More than half of the respondents (52%) report that their net worth has grown at least 20% since 2007, and 73% believe they have “a lot of control over their financial future,” the firm’s seventh annual Wealth and Values Survey found.
Given their change in fortunes, it’s not surprising that the nation’s affluent investors – those with more than $500,000 in investable assets – are feeling better about their investment prospects and the U.S. economy, despite continuing worries about the global economic state of affairs. More than one in four respondents (28%) are optimistic about the U.S. economy, up from 10% a year ago. The slide in the level of pessimism about the domestic economy was even more dramatic, falling from 76% in 2011 to 51% this year.
The world economy, however, keeps many up at night, with 67% feeling bearish about its prospects.
“While the overall survey results show a clear improvement in year over year sentiment, the numbers also paint a picture of cautious optimism,” Thomas Melcher, executive vice president and managing executive of Hawthorn, PNC Wealth Management’s family office unit, said in a statement.

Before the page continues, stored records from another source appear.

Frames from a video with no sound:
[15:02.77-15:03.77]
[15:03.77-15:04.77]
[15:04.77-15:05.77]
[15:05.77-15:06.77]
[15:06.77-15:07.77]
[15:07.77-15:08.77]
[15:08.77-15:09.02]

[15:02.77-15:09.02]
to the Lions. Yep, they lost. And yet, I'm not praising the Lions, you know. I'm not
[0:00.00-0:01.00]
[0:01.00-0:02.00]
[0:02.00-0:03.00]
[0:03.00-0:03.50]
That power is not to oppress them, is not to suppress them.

The survey asked respondents for their best and worst investment moves over the past year. Investors cited shifting away from stocks (22%), buying tech stocks (17%) and real estate (12%) as their best investment moves. Their worst moves were shifting to cash or cash equivalents (23%), international markets (22%) and real estate (13%).

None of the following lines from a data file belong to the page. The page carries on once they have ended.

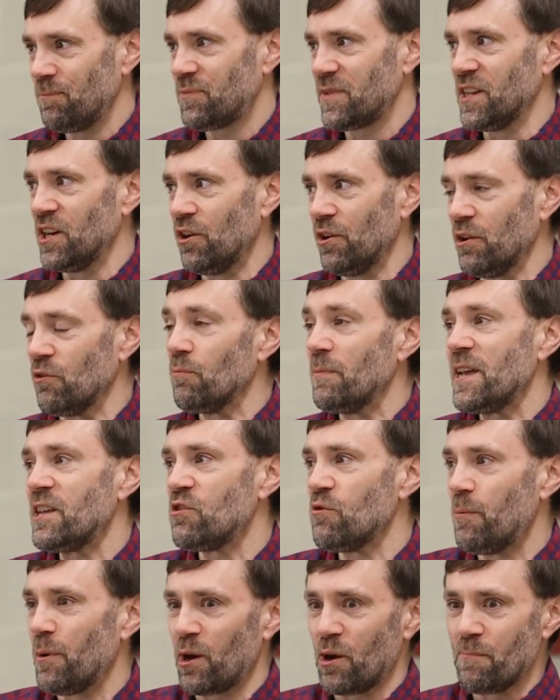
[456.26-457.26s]
it'll make
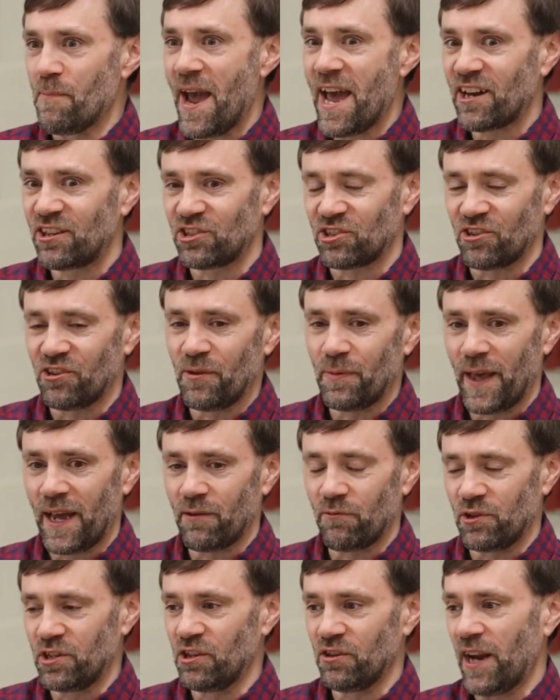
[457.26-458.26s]
you a better manager in
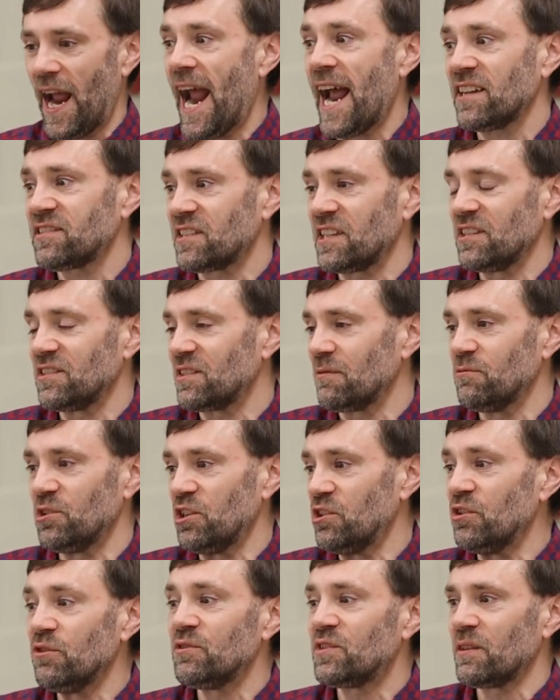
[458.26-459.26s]
that when you're asking someone
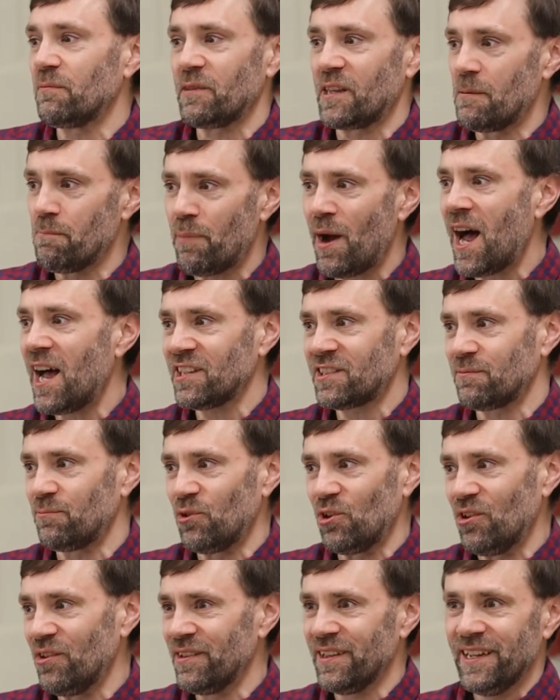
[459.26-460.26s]
to do something
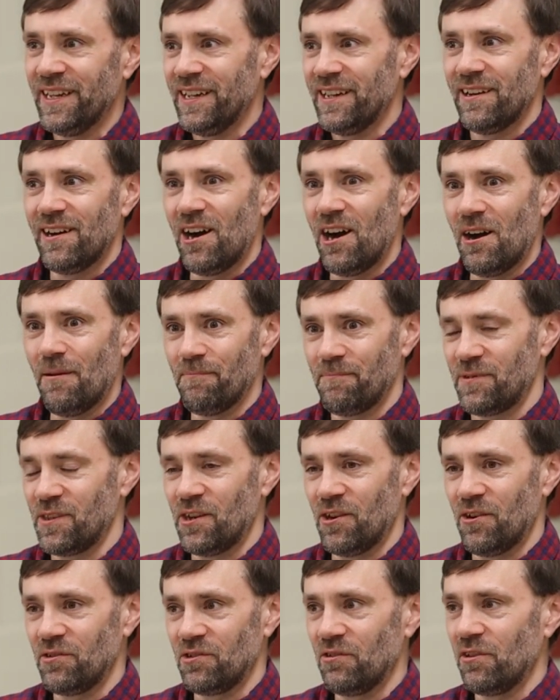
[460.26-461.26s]
impossible,
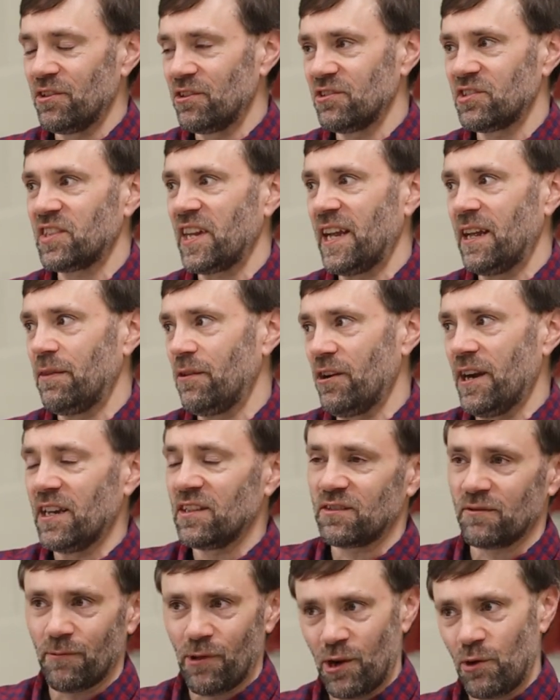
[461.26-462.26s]
you'll understand their
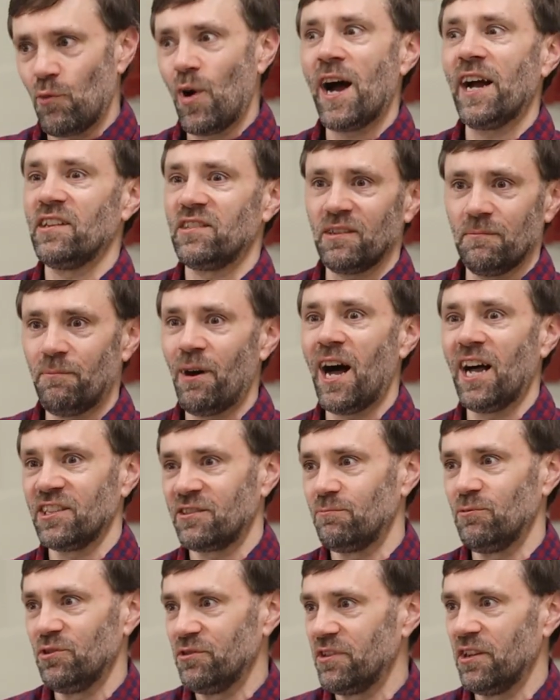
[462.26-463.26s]
answer, like why it's
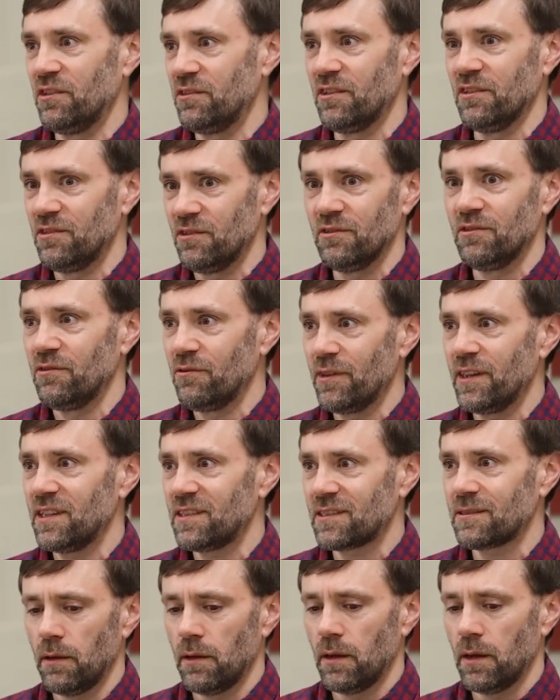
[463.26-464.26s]
impossible to do
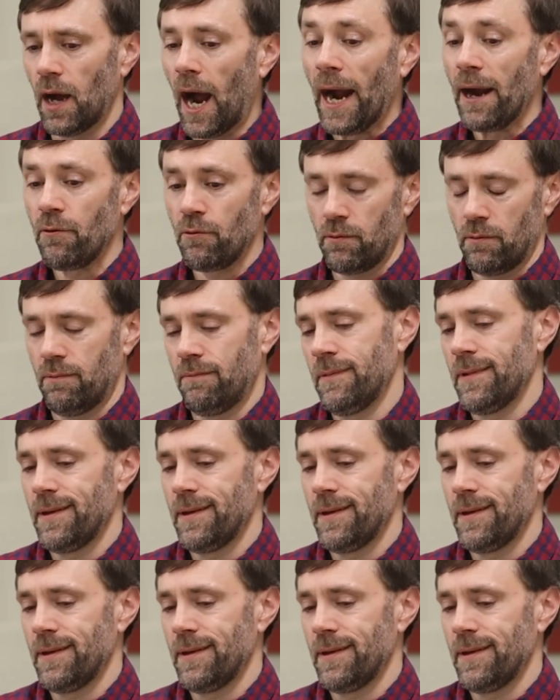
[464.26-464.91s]
this. I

Looking ahead, affluent investors favor the technology sector, with 56% perceiving it as offering the greatest opportunities for gain over the coming year. The healthcare and energy/utilities sectors ranked second.

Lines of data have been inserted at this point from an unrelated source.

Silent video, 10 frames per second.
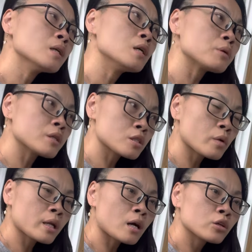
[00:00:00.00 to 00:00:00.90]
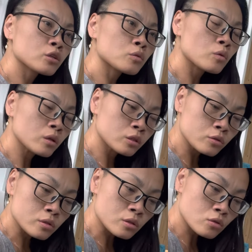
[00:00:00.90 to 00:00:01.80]
because when I heard a word
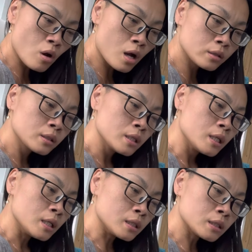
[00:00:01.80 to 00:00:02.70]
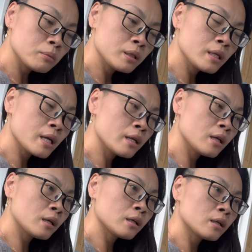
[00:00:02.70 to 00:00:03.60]
too strong,
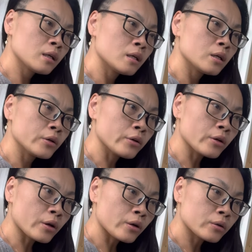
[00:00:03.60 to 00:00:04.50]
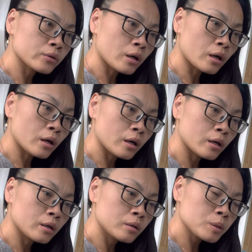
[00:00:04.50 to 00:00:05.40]
intimidating, you know,
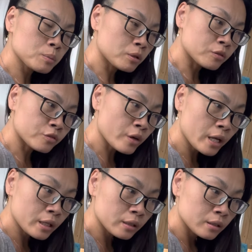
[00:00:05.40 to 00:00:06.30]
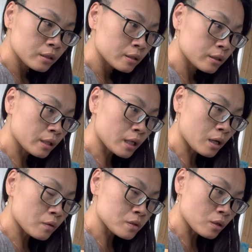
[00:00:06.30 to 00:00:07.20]
uh, people afraid, and
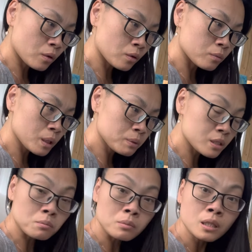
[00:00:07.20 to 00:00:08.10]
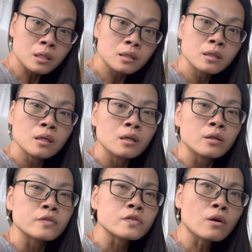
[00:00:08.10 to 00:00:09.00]
I was like, oh, maybe it's me.
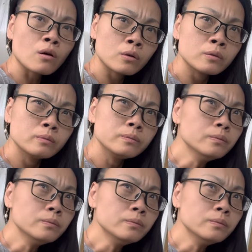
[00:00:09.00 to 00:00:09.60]
So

Affluent investors may have recovered financially from the financial crisis, but some of the lessons they learned from the crisis prevail. Nearly nine in 10 (88%) believe that it is more important than ever to live within their means, and 76% say they have developed greater appreciation for the non-material wealth in their lives.
The online survey, which was conducted in August and September, polled 1,115 U.S. adults with more than $500,000 in investable assets and a minimum annual income of $150,000 (if less than $1 million in investable assets and not retired).